▸ **Task to complete**
Within the records below, repeat each line exactly but keep every picture out of the copy.

(Records for this task)

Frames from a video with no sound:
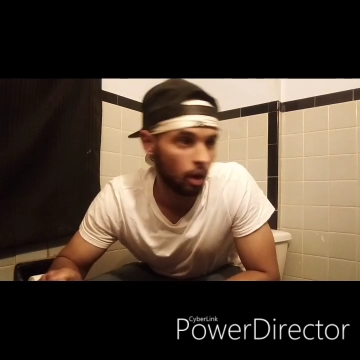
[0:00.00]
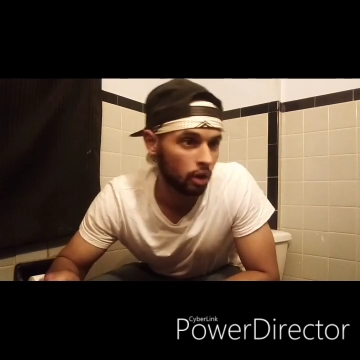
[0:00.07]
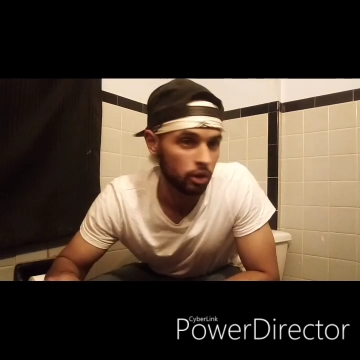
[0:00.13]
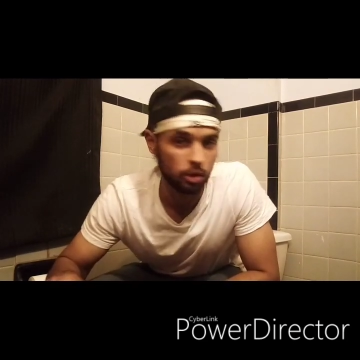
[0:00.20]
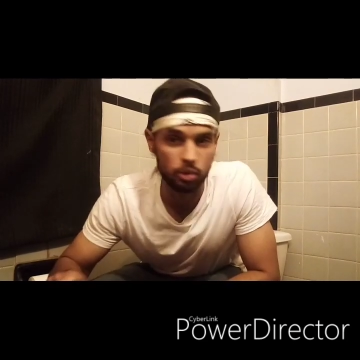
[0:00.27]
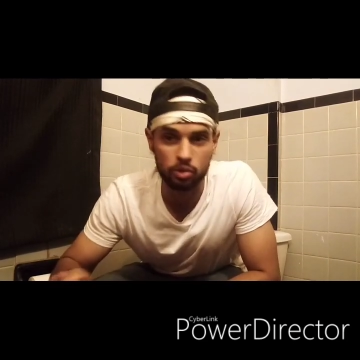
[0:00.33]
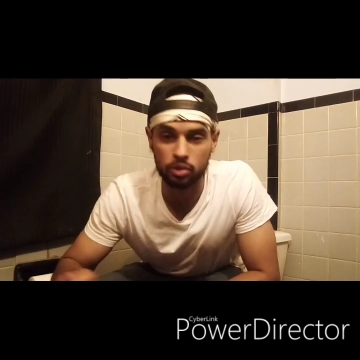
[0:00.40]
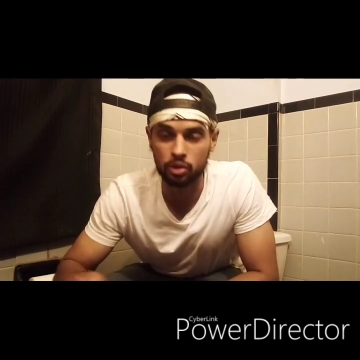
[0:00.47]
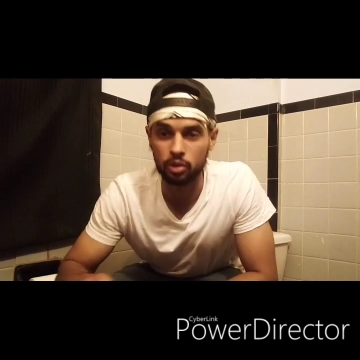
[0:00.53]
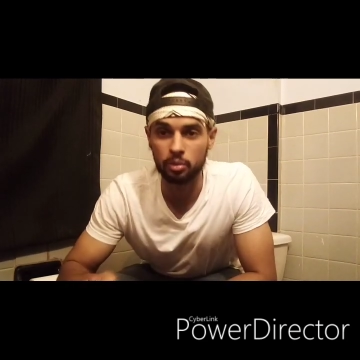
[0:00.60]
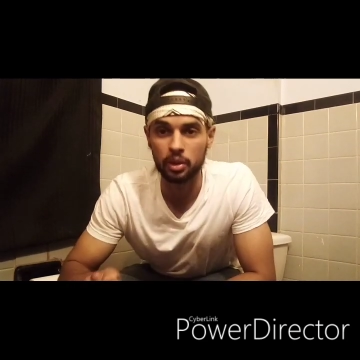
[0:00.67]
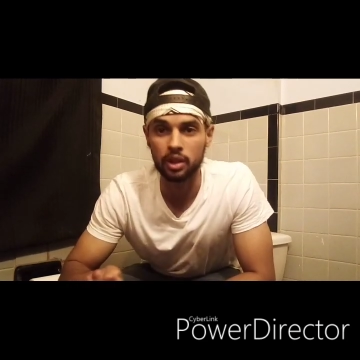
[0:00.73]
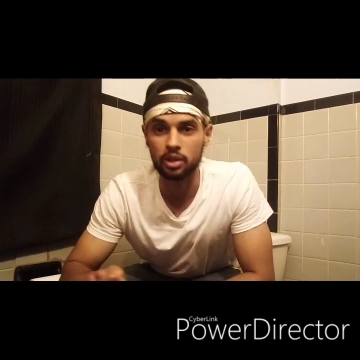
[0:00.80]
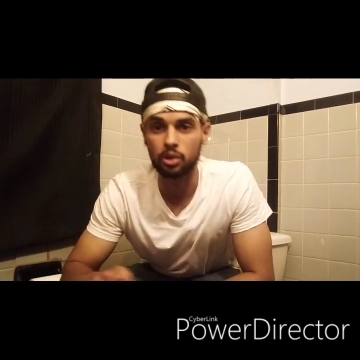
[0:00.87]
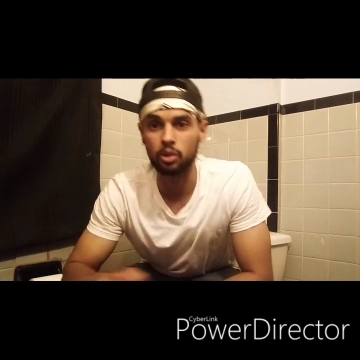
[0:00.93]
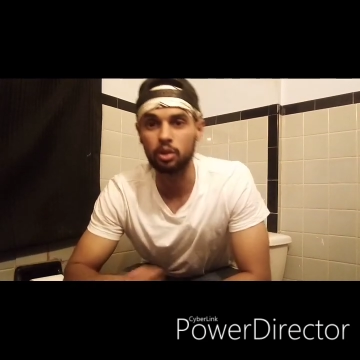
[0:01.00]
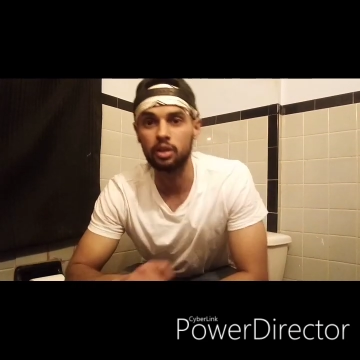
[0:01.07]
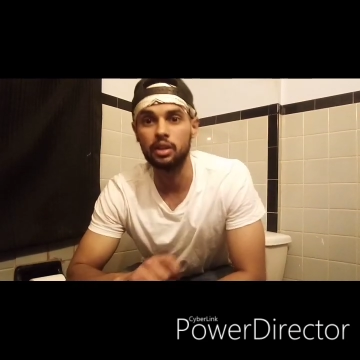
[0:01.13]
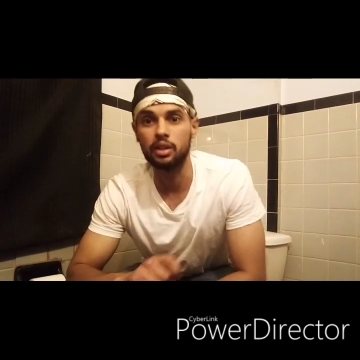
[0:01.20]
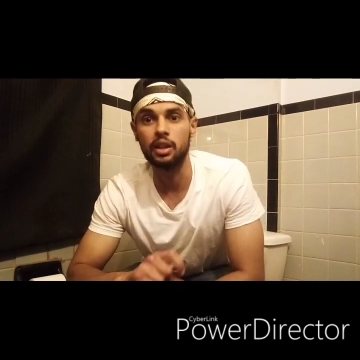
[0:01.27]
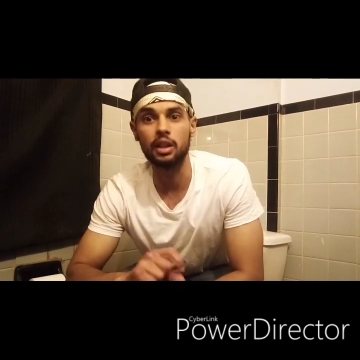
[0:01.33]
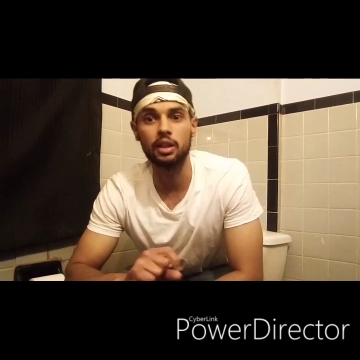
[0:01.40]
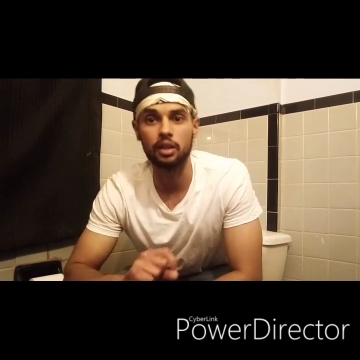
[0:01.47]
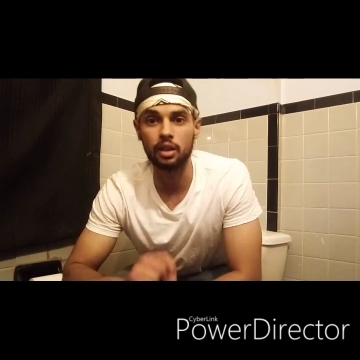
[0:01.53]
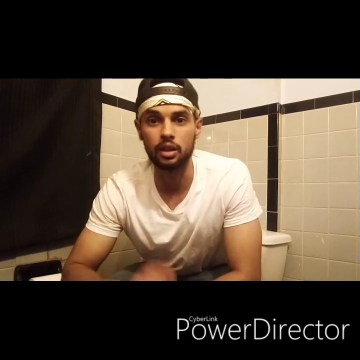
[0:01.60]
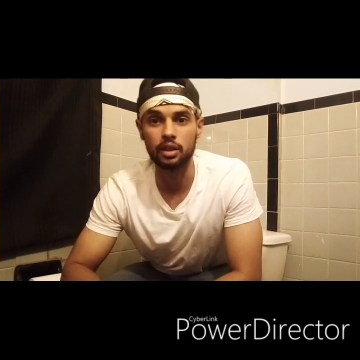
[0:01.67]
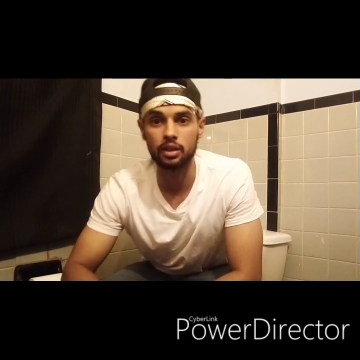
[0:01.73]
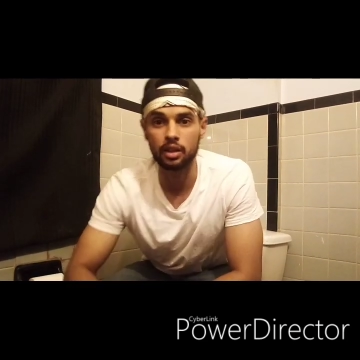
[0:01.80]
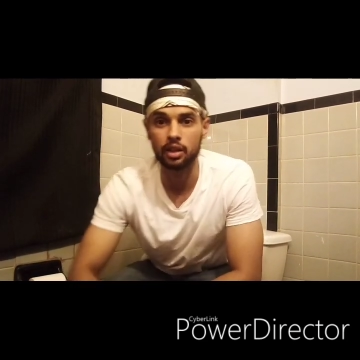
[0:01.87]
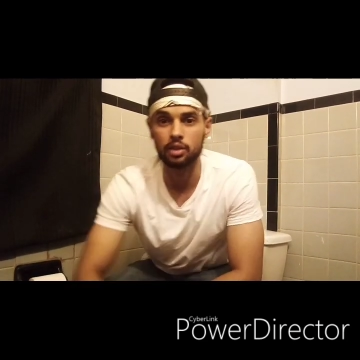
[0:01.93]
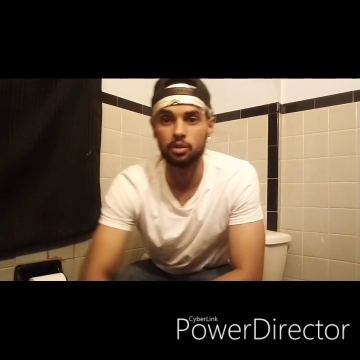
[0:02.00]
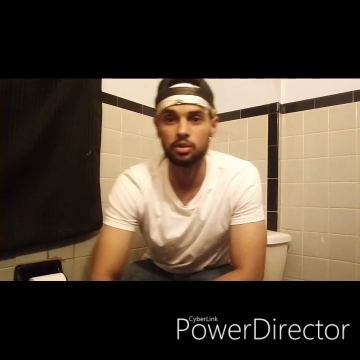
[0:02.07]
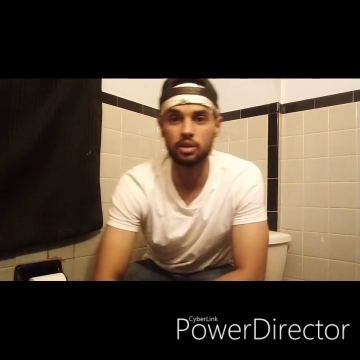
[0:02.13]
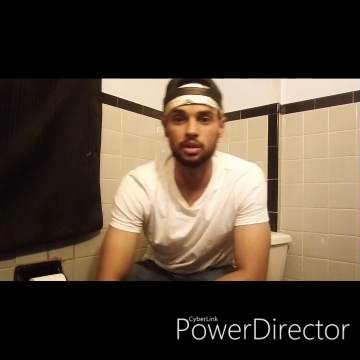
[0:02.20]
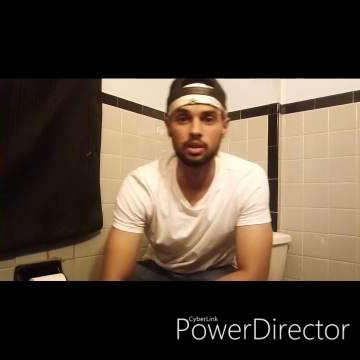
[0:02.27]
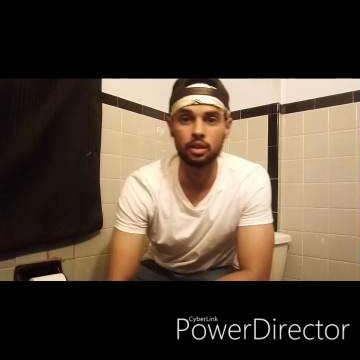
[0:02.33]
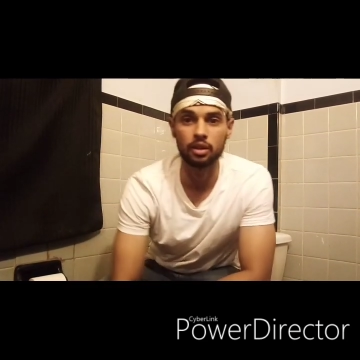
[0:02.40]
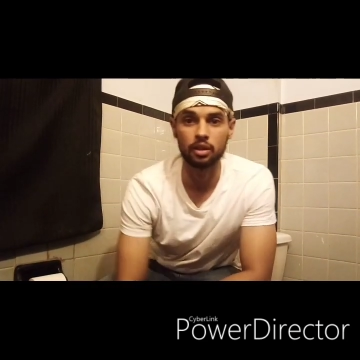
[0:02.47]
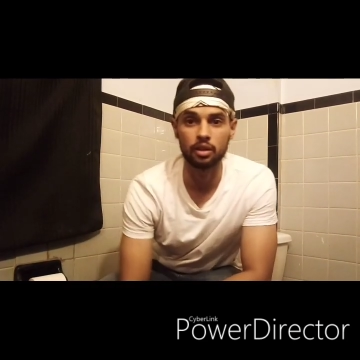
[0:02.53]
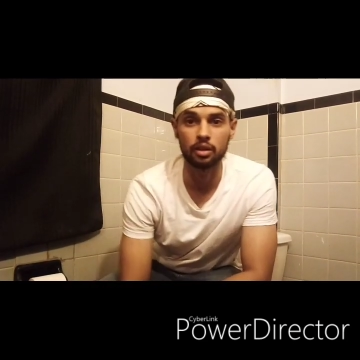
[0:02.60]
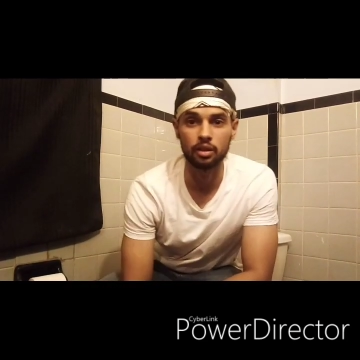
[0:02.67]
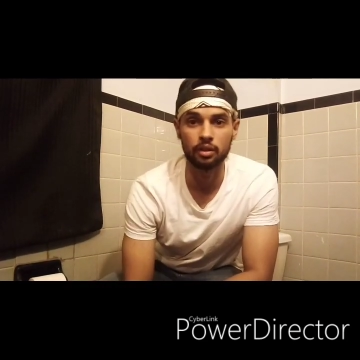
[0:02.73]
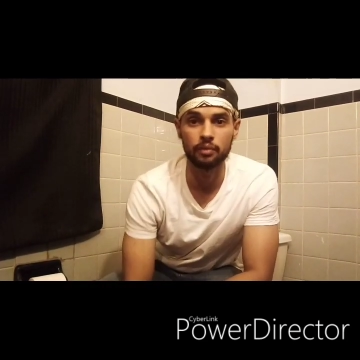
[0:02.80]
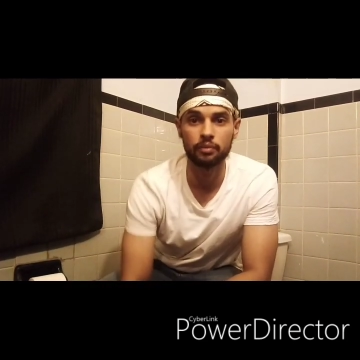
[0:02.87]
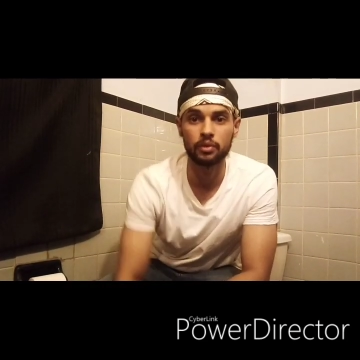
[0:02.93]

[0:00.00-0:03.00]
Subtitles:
you zoom into her dingling and you see her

(End Records for this task)

▸ **Answer to this exercise**
Frames from a video with no sound:
[0:00.00]
[0:00.07]
[0:00.13]
[0:00.20]
[0:00.27]
[0:00.33]
[0:00.40]
[0:00.47]
[0:00.53]
[0:00.60]
[0:00.67]
[0:00.73]
[0:00.80]
[0:00.87]
[0:00.93]
[0:01.00]
[0:01.07]
[0:01.13]
[0:01.20]
[0:01.27]
[0:01.33]
[0:01.40]
[0:01.47]
[0:01.53]
[0:01.60]
[0:01.67]
[0:01.73]
[0:01.80]
[0:01.87]
[0:01.93]
[0:02.00]
[0:02.07]
[0:02.13]
[0:02.20]
[0:02.27]
[0:02.33]
[0:02.40]
[0:02.47]
[0:02.53]
[0:02.60]
[0:02.67]
[0:02.73]
[0:02.80]
[0:02.87]
[0:02.93]

[0:00.00-0:03.00]
Subtitles:
you zoom into her dingling and you see her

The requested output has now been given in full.